Multi-modal robot datasets combine RGB, depth, point clouds, proprioceptive state, and force-torque readings, requiring deduplication strategies that account for sensor heterogeneity. A trajectory may be unique in RGB space but duplicated in depth or point-cloud representations, or vice versa.

The DROID dataset stores observations in MCAP format with synchronized RGB-D streams, wrist camera feeds, and joint positions. Deduplication operates hierarchically: first removing exact duplicates via MCAP message hashing, then applying perceptual hashing to RGB frames, and finally clustering point clouds using PointNet embeddings[2]. This three-stage pipeline removed 19% of trajectories while preserving point-cloud diversity critical for 3D manipulation tasks.

Egocentric video datasets like Ego4D face temporal duplication where consecutive frames differ minimally. Frame-level deduplication would remove most of a video, destroying temporal coherence. Instead, Ego4D applies deduplication at the clip level, computing CLIP embeddings over 5-second windows and removing clips with cosine similarity above 0.92[10]. This preserves within-clip motion while removing redundant activity segments.

For datasets stored in HDF5 or Parquet formats, deduplication must respect hierarchical structure. The LeRobot dataset format organizes episodes as nested HDF5 groups; deduplication operates on episode-level metadata (task, object, success) before comparing observation arrays, reducing computational cost by 10x compared to frame-level hashing[11].

Deduplication Trade-Offs: Precision, Recall, and Task Diversity

Deduplication involves a precision-recall trade-off. Aggressive thresholds (high recall) remove more duplicates but risk pruning valid task diversity. Conservative thresholds (high precision) retain diversity but leave redundant samples that waste storage and training time.
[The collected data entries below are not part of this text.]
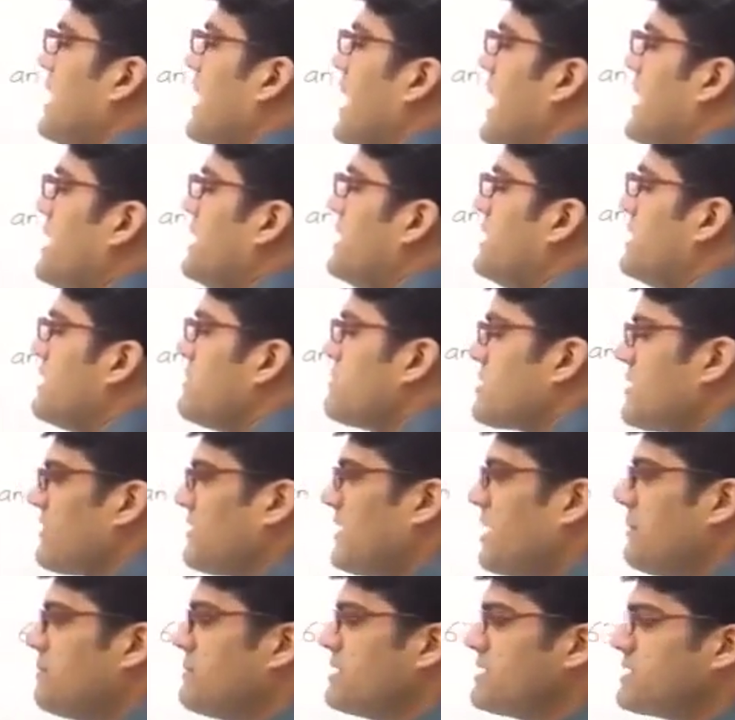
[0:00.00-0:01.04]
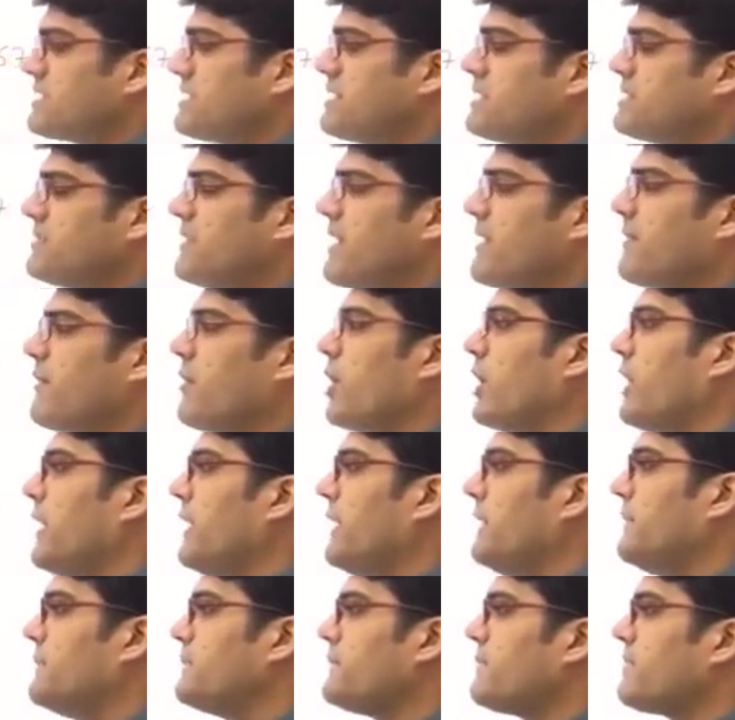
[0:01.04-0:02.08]
And in terms of numbers, since we are
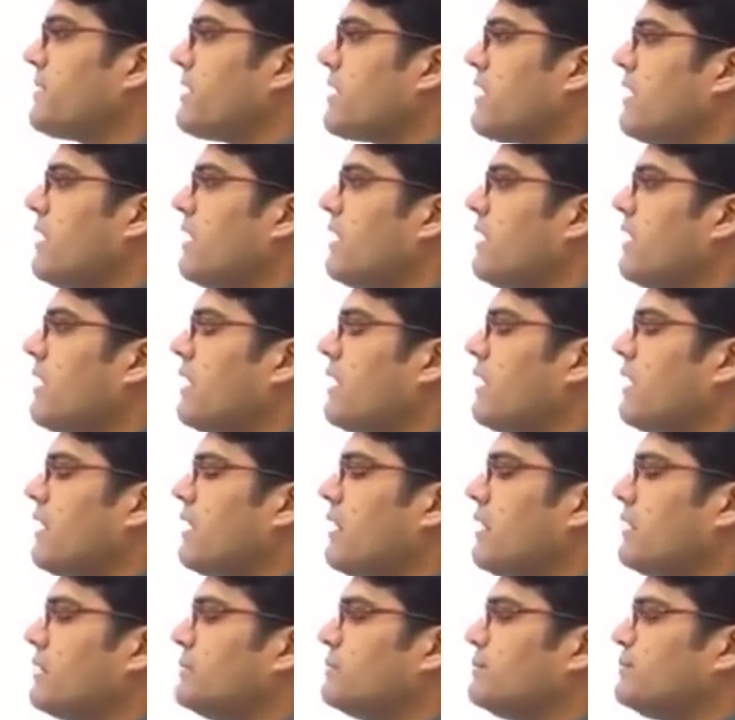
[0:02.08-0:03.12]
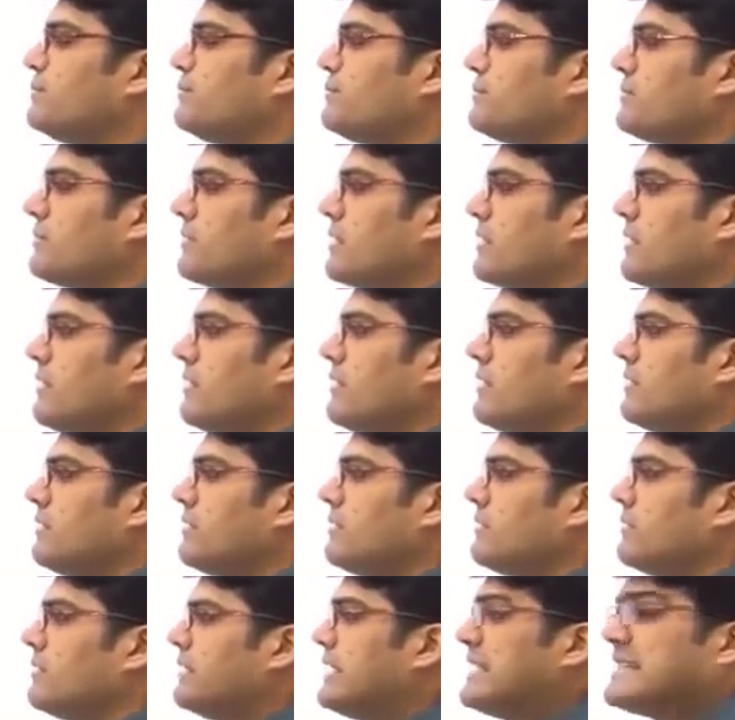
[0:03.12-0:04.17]
following uh,
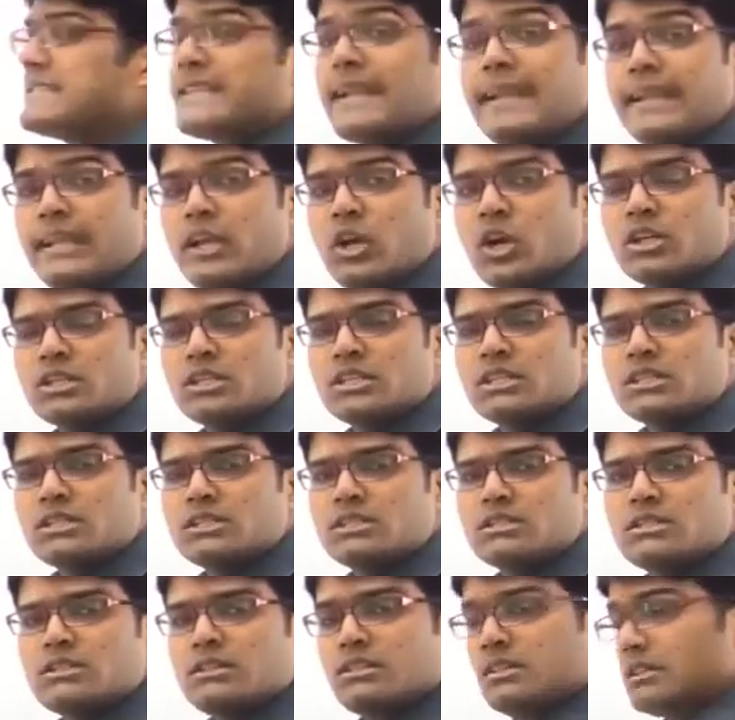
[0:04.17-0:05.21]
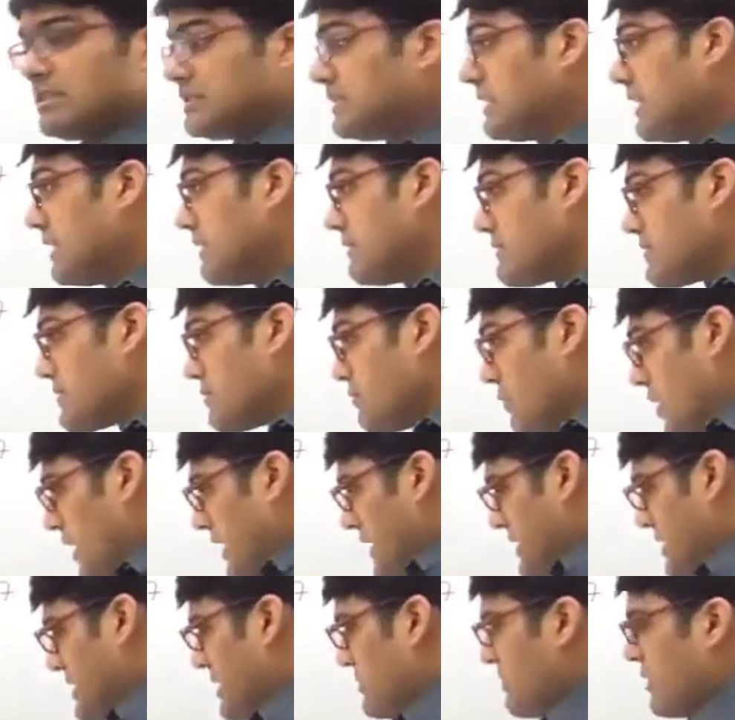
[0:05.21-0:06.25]
descending order, the
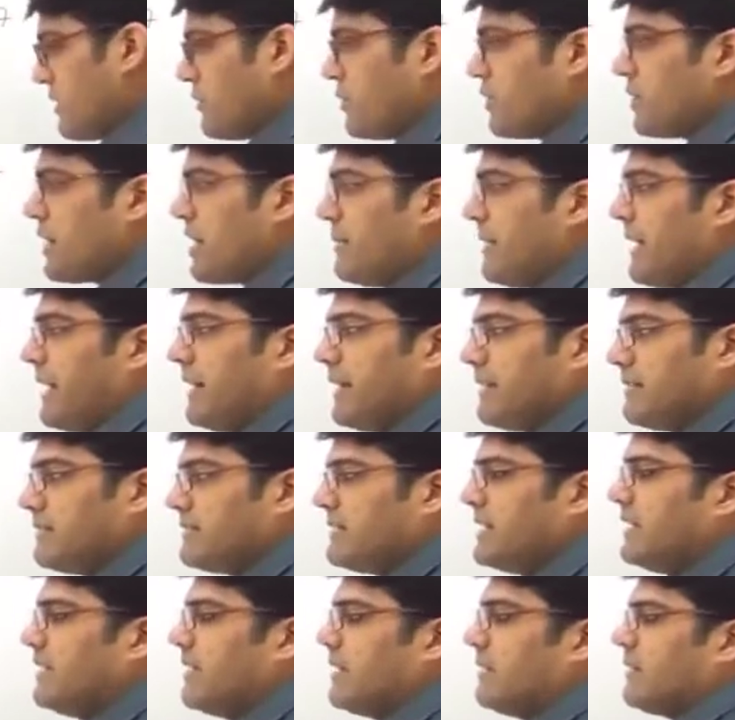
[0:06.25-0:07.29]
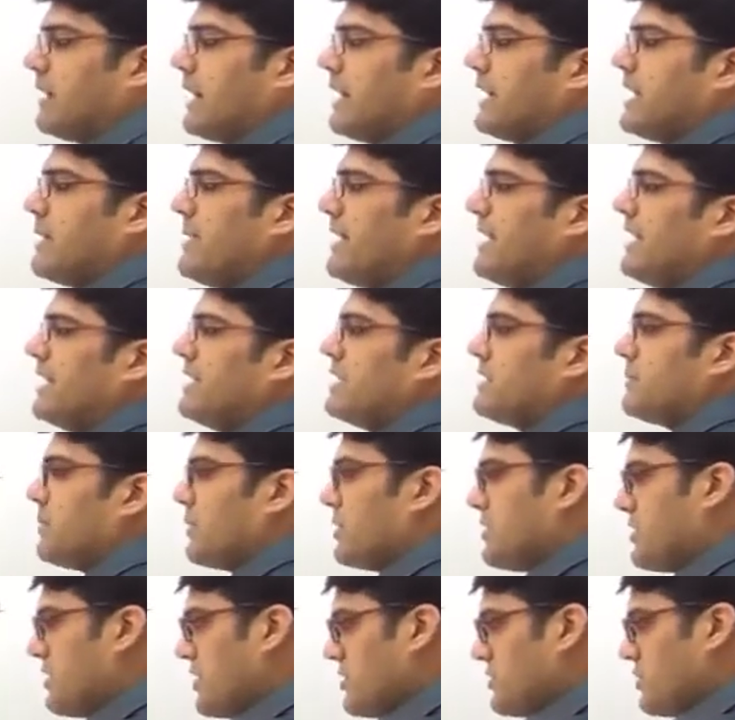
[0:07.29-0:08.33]
smallest number would come in. See, ultimately this
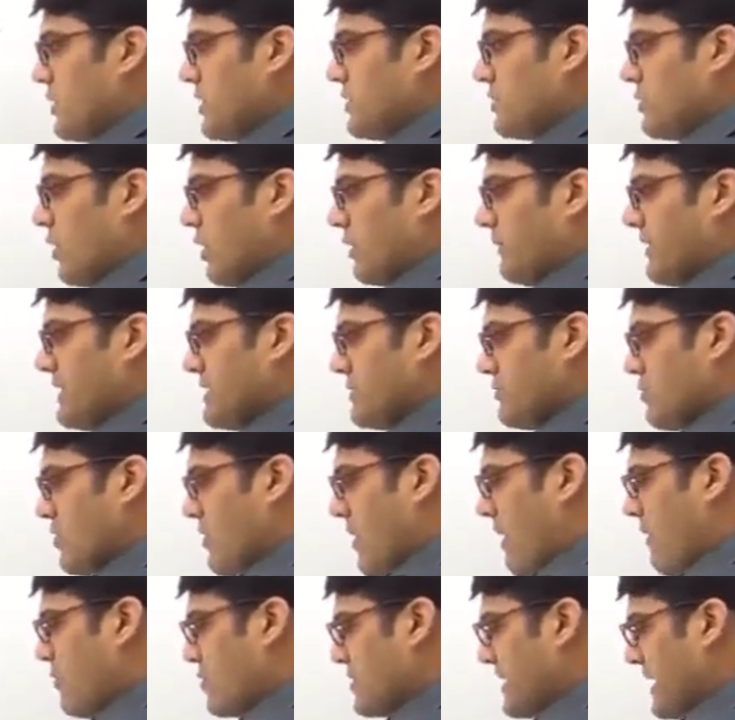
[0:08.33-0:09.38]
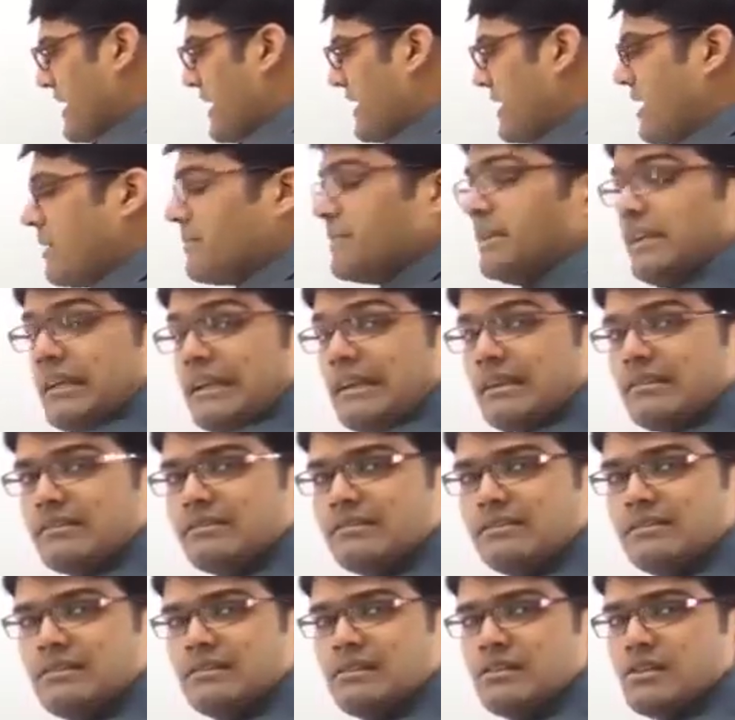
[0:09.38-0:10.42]
position is going to always move outside and come here.
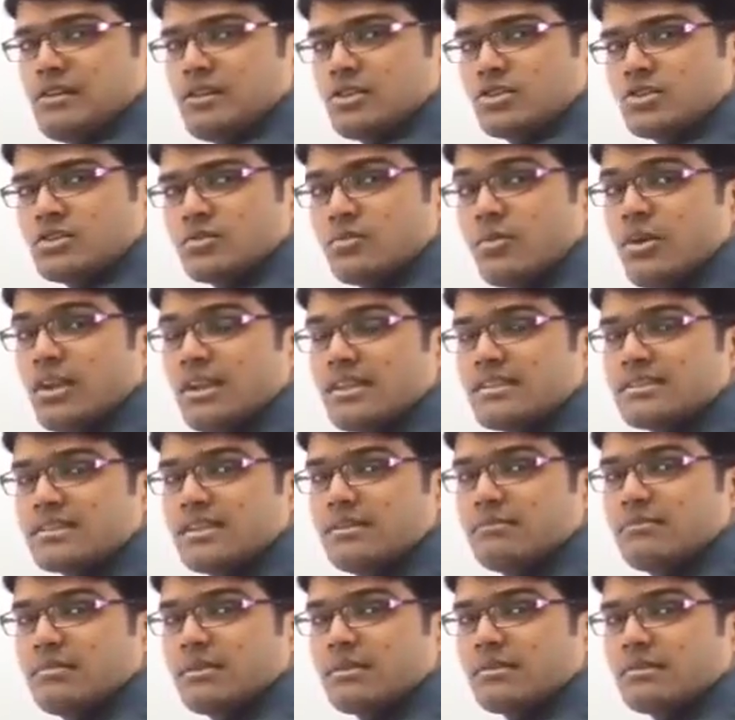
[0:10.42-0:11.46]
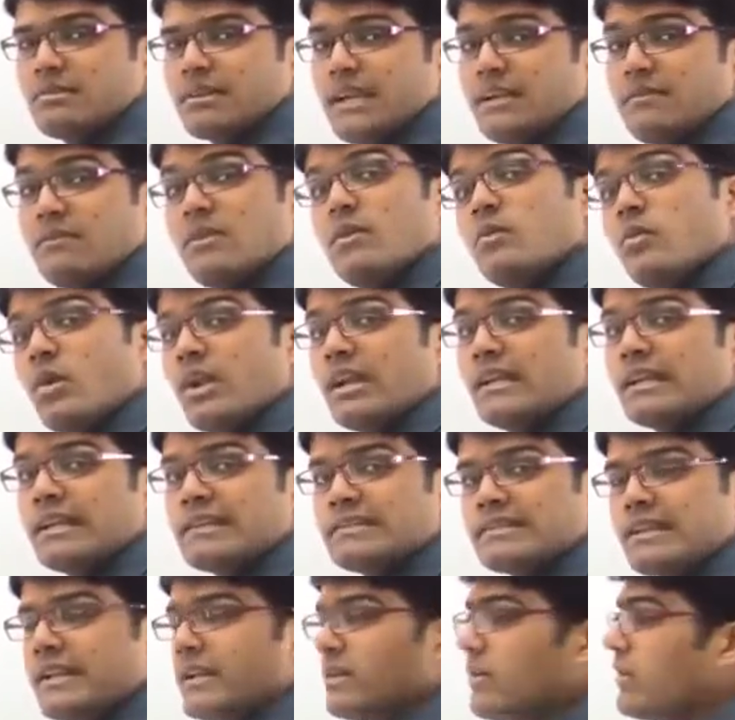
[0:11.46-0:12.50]
So smallest number, right? We are following
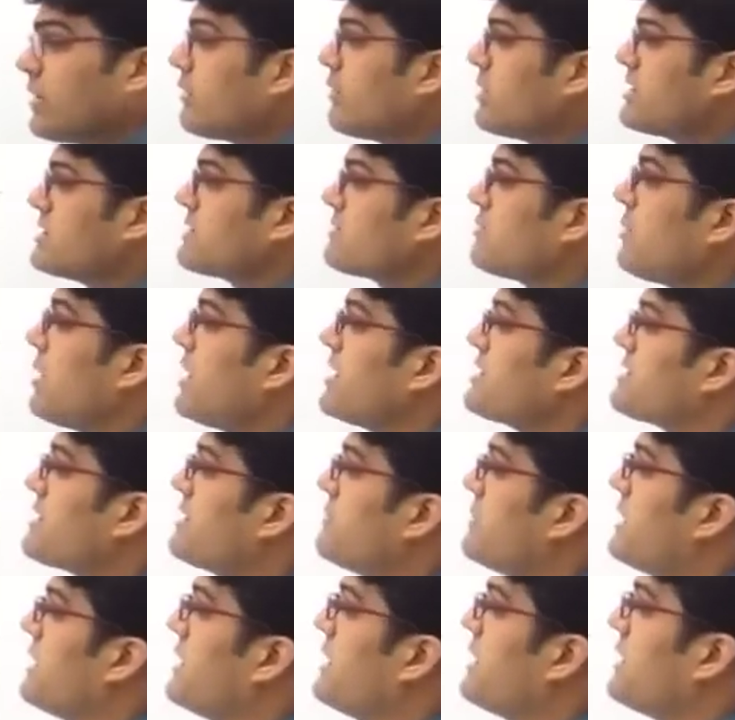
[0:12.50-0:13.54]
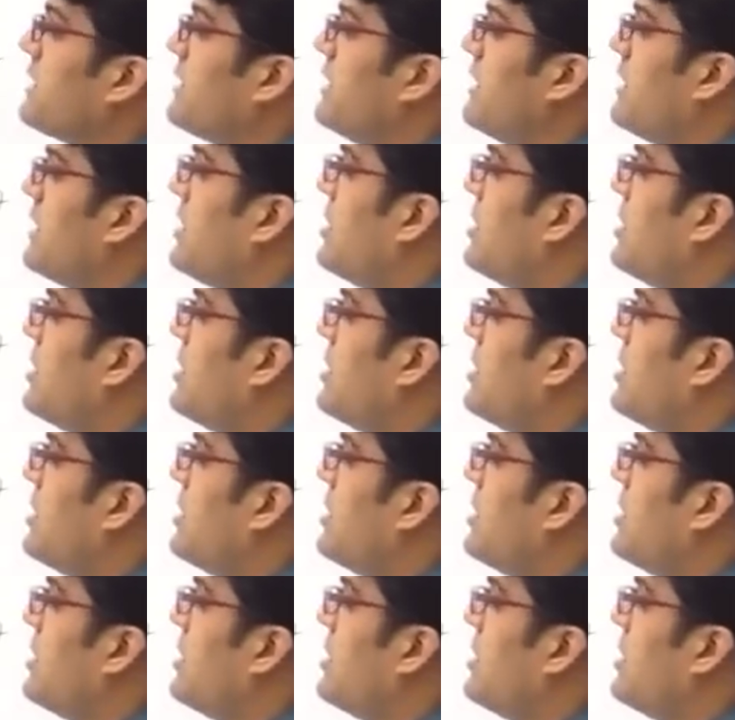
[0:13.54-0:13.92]
descending order. What's the smallest number here?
The SemDeDup paper quantified this trade-off on LAION-2B: a cosine similarity threshold of 0.90 removed 35% of images with 2.3% downstream accuracy loss, while a 0.95 threshold removed 21% with 0.8% loss. For robot datasets, the optimal threshold depends on task complexity. Simple pick-place tasks tolerate aggressive deduplication (0.90 threshold), while contact-rich assembly tasks require conservative thresholds (0.97) to preserve subtle grasp variations.

Task diversity metrics help calibrate thresholds. The Open X-Embodiment dataset measures diversity as the number of unique (object, scene, robot) tuples; deduplication stops when diversity drops below 90% of the original count[1]. The BridgeData V2 dataset uses action-space entropy, removing trajectories until entropy decreases by more than 5%[3].

Human-in-the-loop validation provides ground truth. The DROID dataset sampled 500 trajectory pairs flagged as duplicates and had annotators label them as true duplicates, near-duplicates, or distinct. This calibration set tuned the DTW threshold to achieve 92% precision and 87% recall, balancing storage savings against task coverage[2].

Deduplication Pipelines and Tooling

Production deduplication pipelines integrate multiple methods in sequence: exact hashing for byte-identical copies, perceptual hashing for near-duplicates, and embedding-based clustering for semantic duplicates. Each stage operates on progressively smaller candidate sets, reducing computational cost.

The LeRobot library provides a reference pipeline: SHA-256 hashing on episode metadata, pHash on RGB observations, and FAISS clustering on ResNet-50 embeddings. For a 10,000-episode dataset, this pipeline completes in 2 hours on a single GPU, removing 12-18% of trajectories depending on threshold settings[11]. The pipeline outputs a deduplication report listing removed episodes, similarity scores, and cluster assignments for audit purposes.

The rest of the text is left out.